▶ _EXERCISE DETAILS_: What you return must match the entries exactly, except that the pictures are gone.

THE DATA Block Start

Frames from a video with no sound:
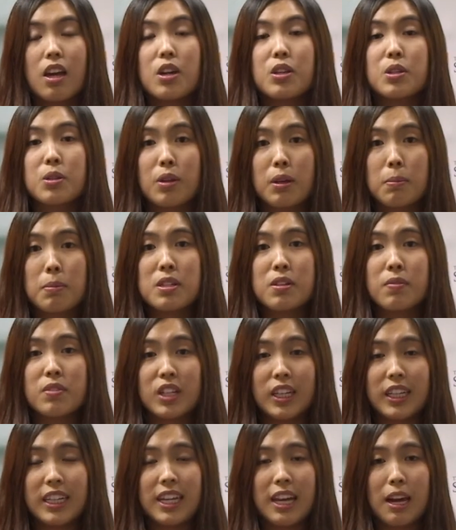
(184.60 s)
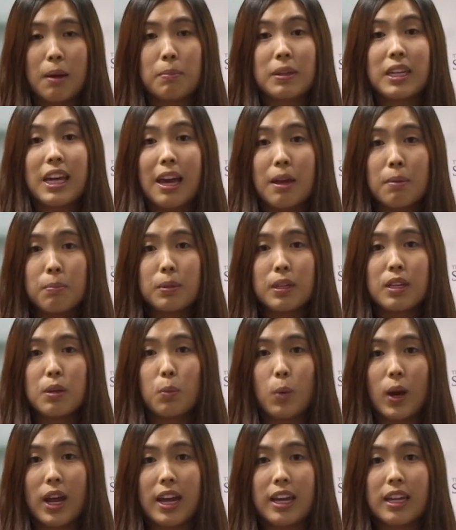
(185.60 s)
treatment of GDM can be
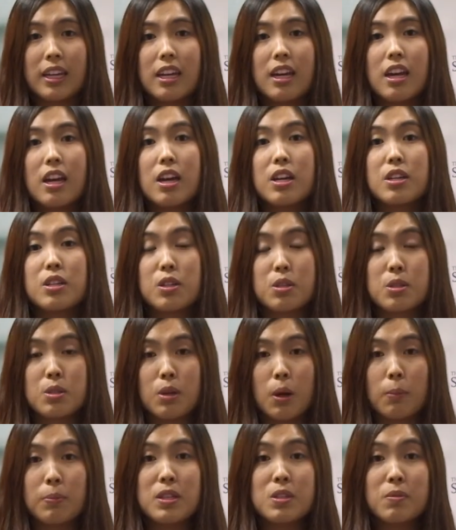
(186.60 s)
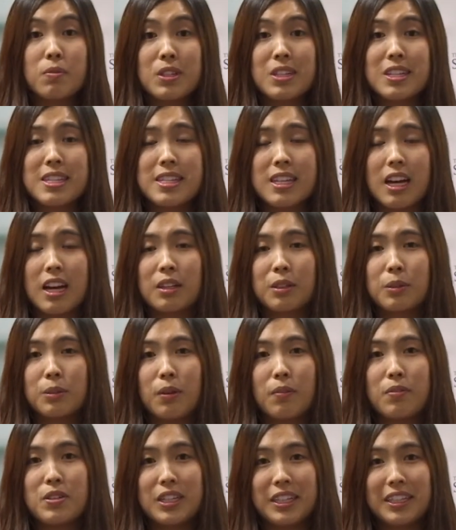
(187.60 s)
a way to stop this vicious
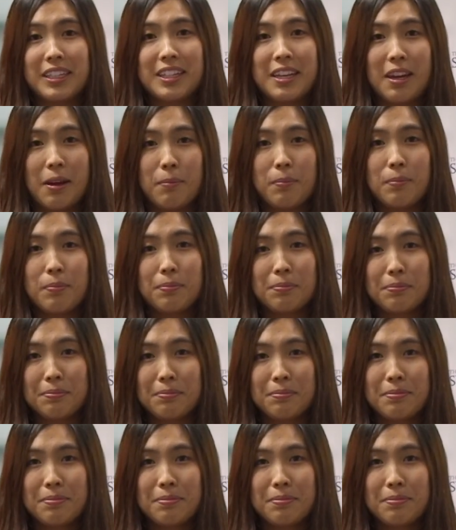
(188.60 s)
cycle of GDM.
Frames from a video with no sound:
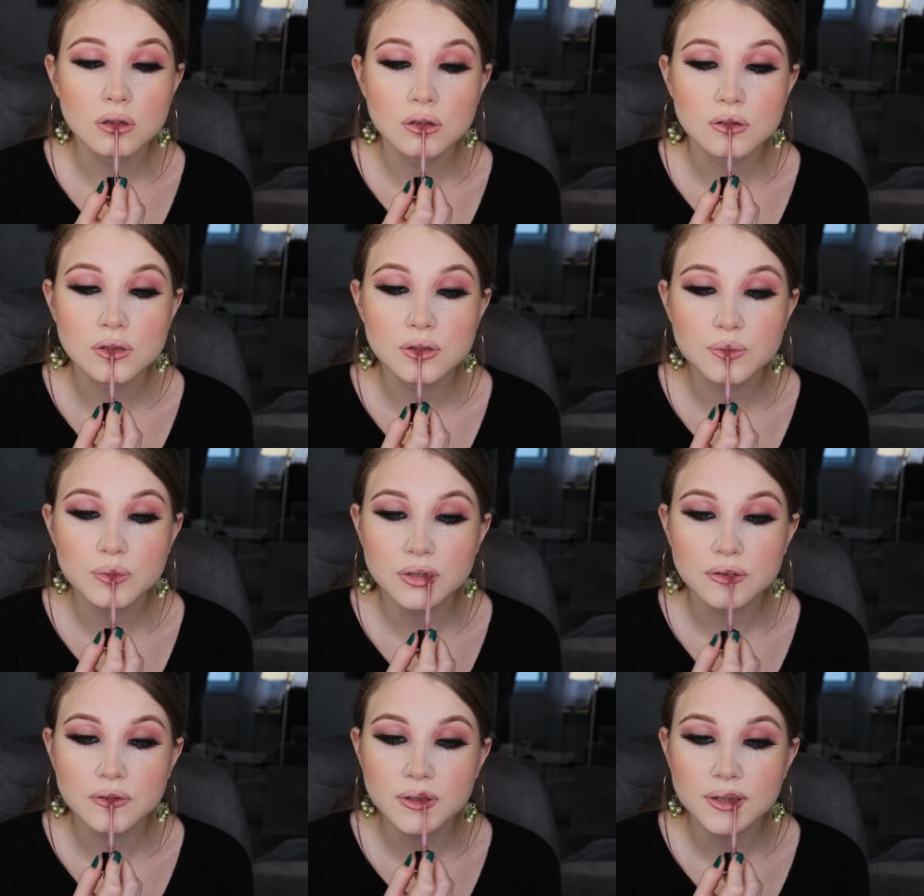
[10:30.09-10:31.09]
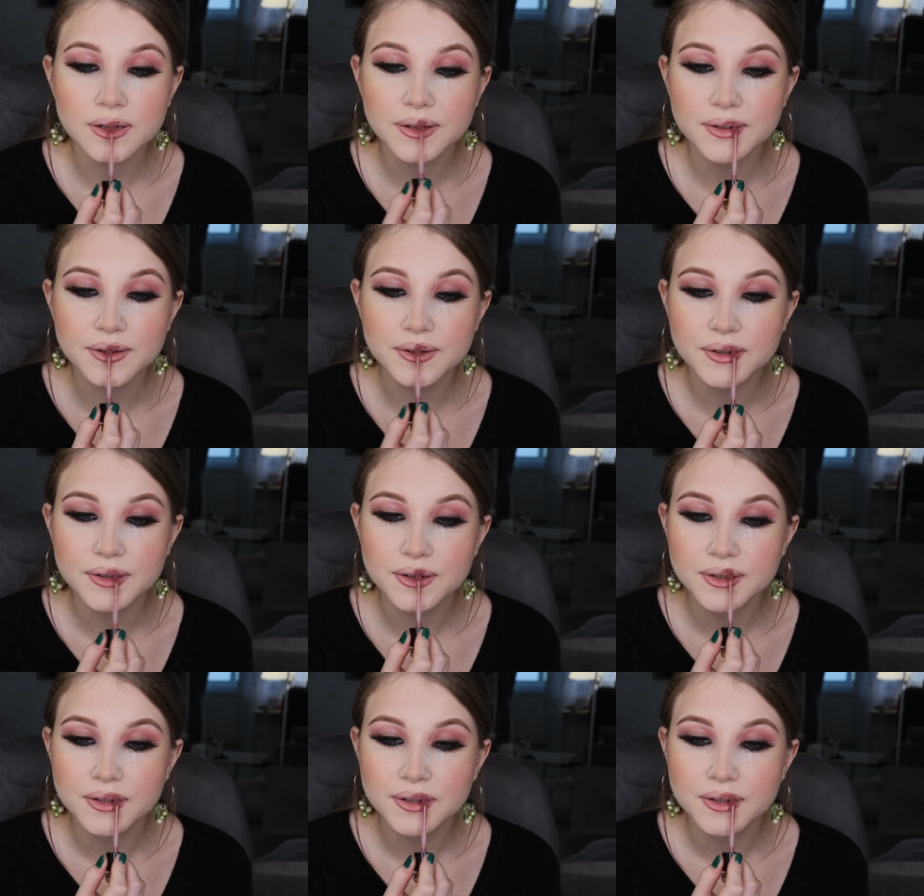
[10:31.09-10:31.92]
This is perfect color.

THE DATA Block End

▶ _SOLUTION TO THIS TASK_:
Frames from a video with no sound:
(184.60 s)
(185.60 s)
treatment of GDM can be
(186.60 s)
(187.60 s)
a way to stop this vicious
(188.60 s)
cycle of GDM.
Frames from a video with no sound:
[10:30.09-10:31.09]
[10:31.09-10:31.92]
This is perfect color.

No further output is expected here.